(WHAT YOU SHOULD DO) Each record that follows is to be reproduced character for character, pictures excepted.

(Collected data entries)
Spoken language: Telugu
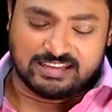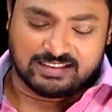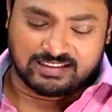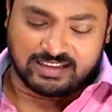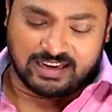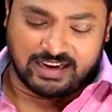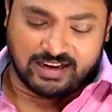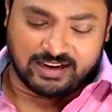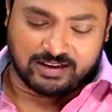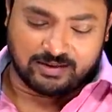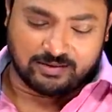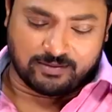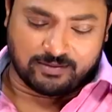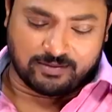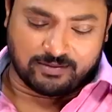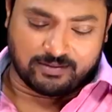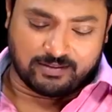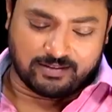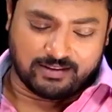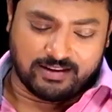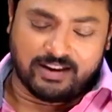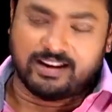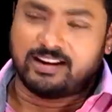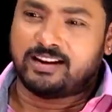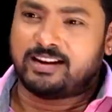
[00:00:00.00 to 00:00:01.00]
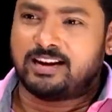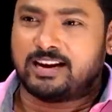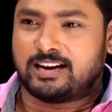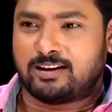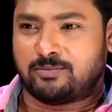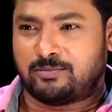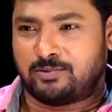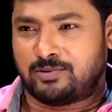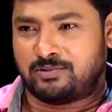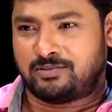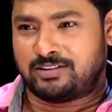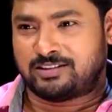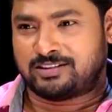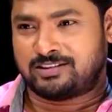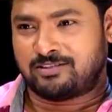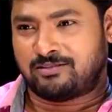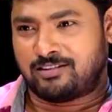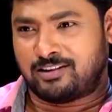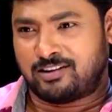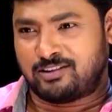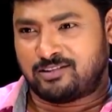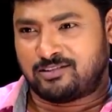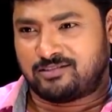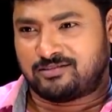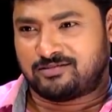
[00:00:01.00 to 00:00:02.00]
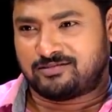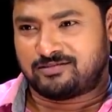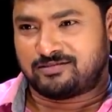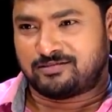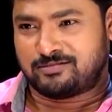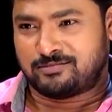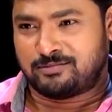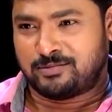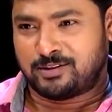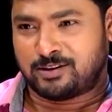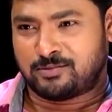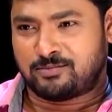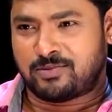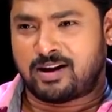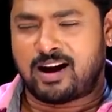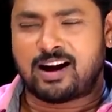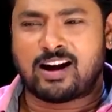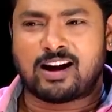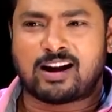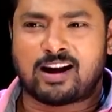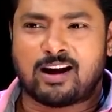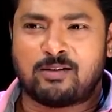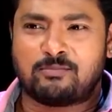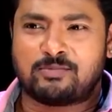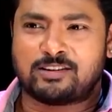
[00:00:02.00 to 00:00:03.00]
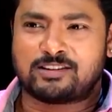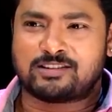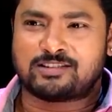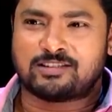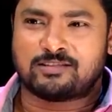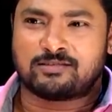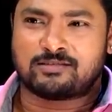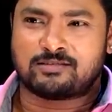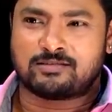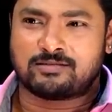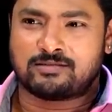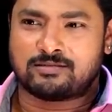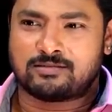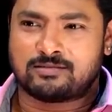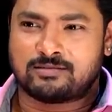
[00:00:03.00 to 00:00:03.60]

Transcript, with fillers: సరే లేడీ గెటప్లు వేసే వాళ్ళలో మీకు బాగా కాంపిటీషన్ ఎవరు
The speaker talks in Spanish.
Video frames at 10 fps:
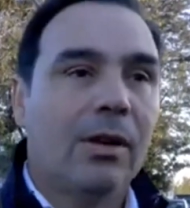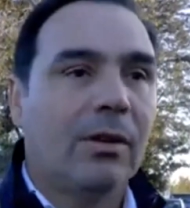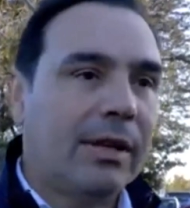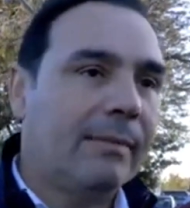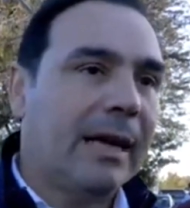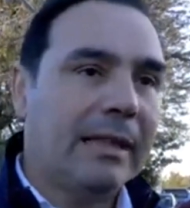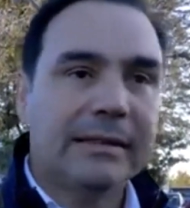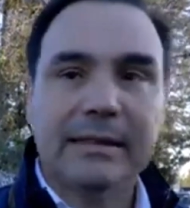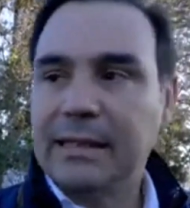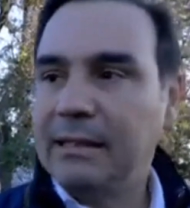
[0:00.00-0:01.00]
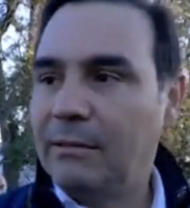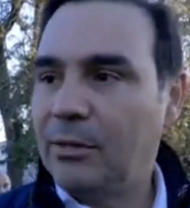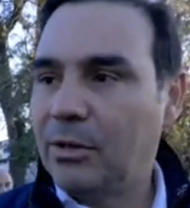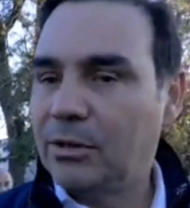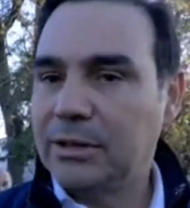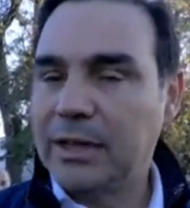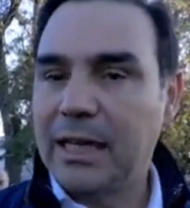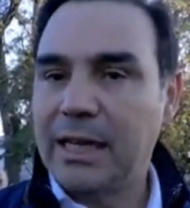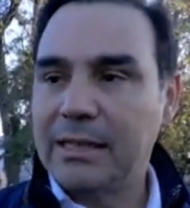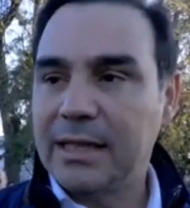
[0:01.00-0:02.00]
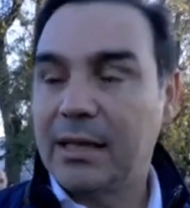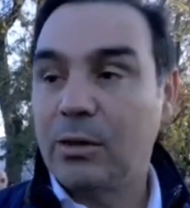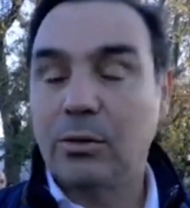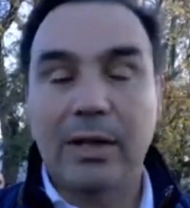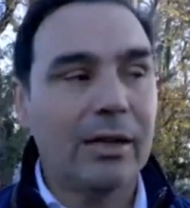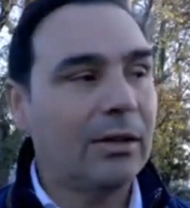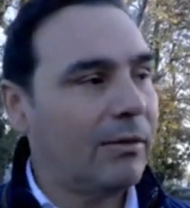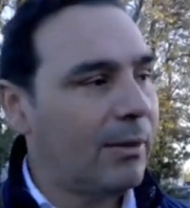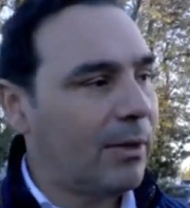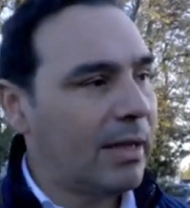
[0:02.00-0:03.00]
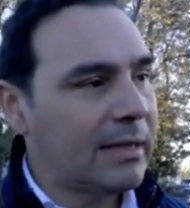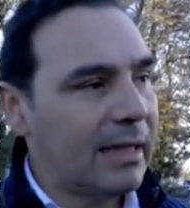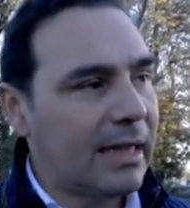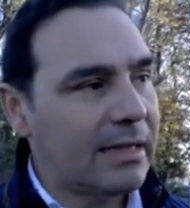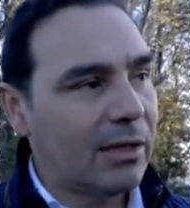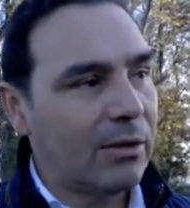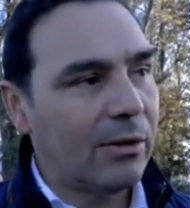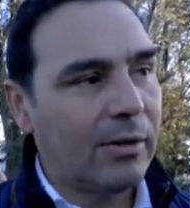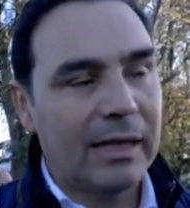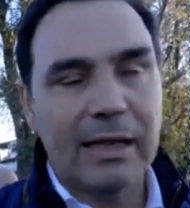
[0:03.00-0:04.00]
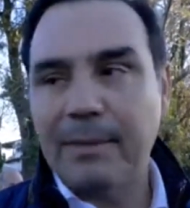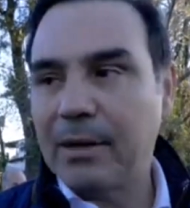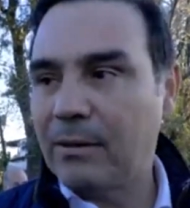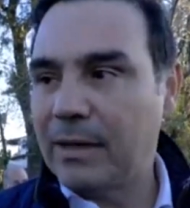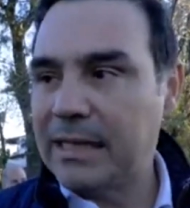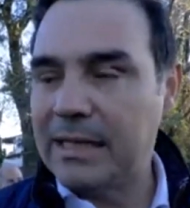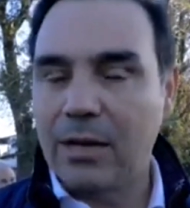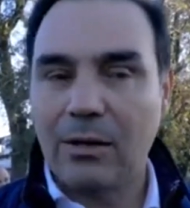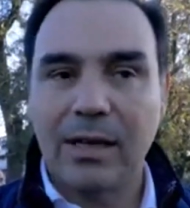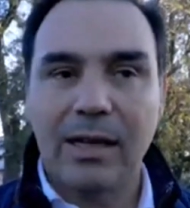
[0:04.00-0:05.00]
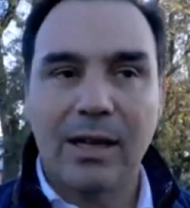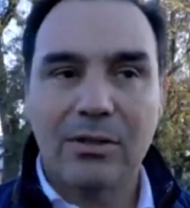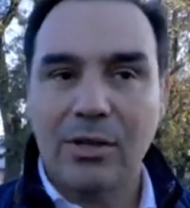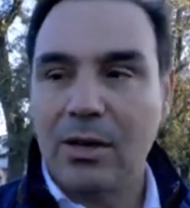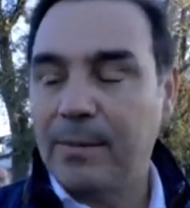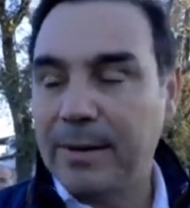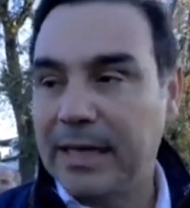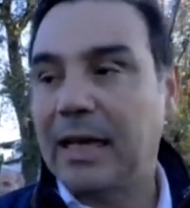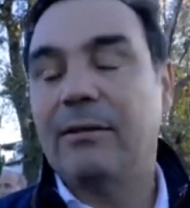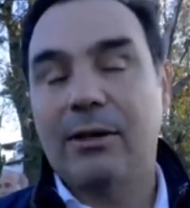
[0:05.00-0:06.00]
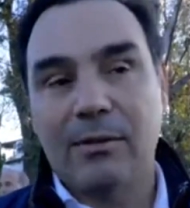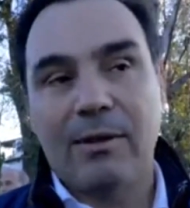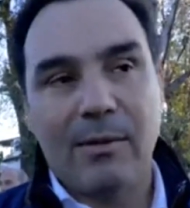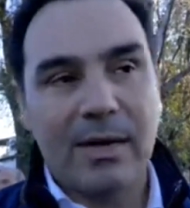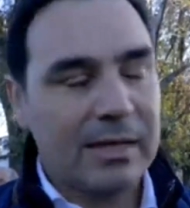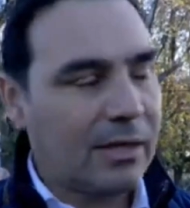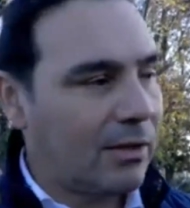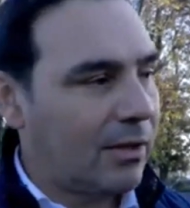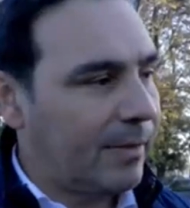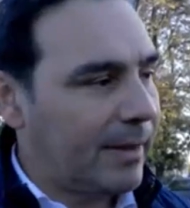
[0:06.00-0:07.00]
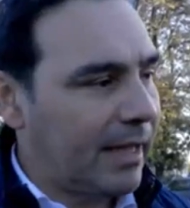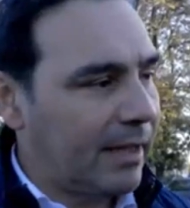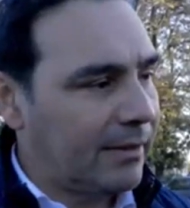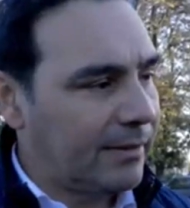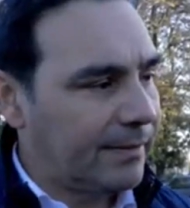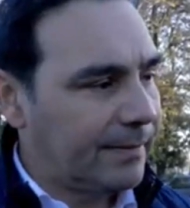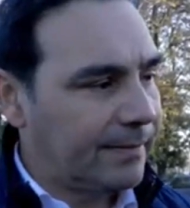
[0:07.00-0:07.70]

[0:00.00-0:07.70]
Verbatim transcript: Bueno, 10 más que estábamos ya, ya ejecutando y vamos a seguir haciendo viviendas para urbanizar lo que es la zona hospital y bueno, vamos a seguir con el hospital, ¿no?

(WRITTEN REPLY)
Spoken language: Telugu
[00:00:00.00 to 00:00:01.00]
[00:00:01.00 to 00:00:02.00]
[00:00:02.00 to 00:00:03.00]
[00:00:03.00 to 00:00:03.60]

Transcript, with fillers: సరే లేడీ గెటప్లు వేసే వాళ్ళలో మీకు బాగా కాంపిటీషన్ ఎవరు
The speaker talks in Spanish.
Video frames at 10 fps:
[0:00.00-0:01.00]
[0:01.00-0:02.00]
[0:02.00-0:03.00]
[0:03.00-0:04.00]
[0:04.00-0:05.00]
[0:05.00-0:06.00]
[0:06.00-0:07.00]
[0:07.00-0:07.70]

[0:00.00-0:07.70]
Verbatim transcript: Bueno, 10 más que estábamos ya, ya ejecutando y vamos a seguir haciendo viviendas para urbanizar lo que es la zona hospital y bueno, vamos a seguir con el hospital, ¿no?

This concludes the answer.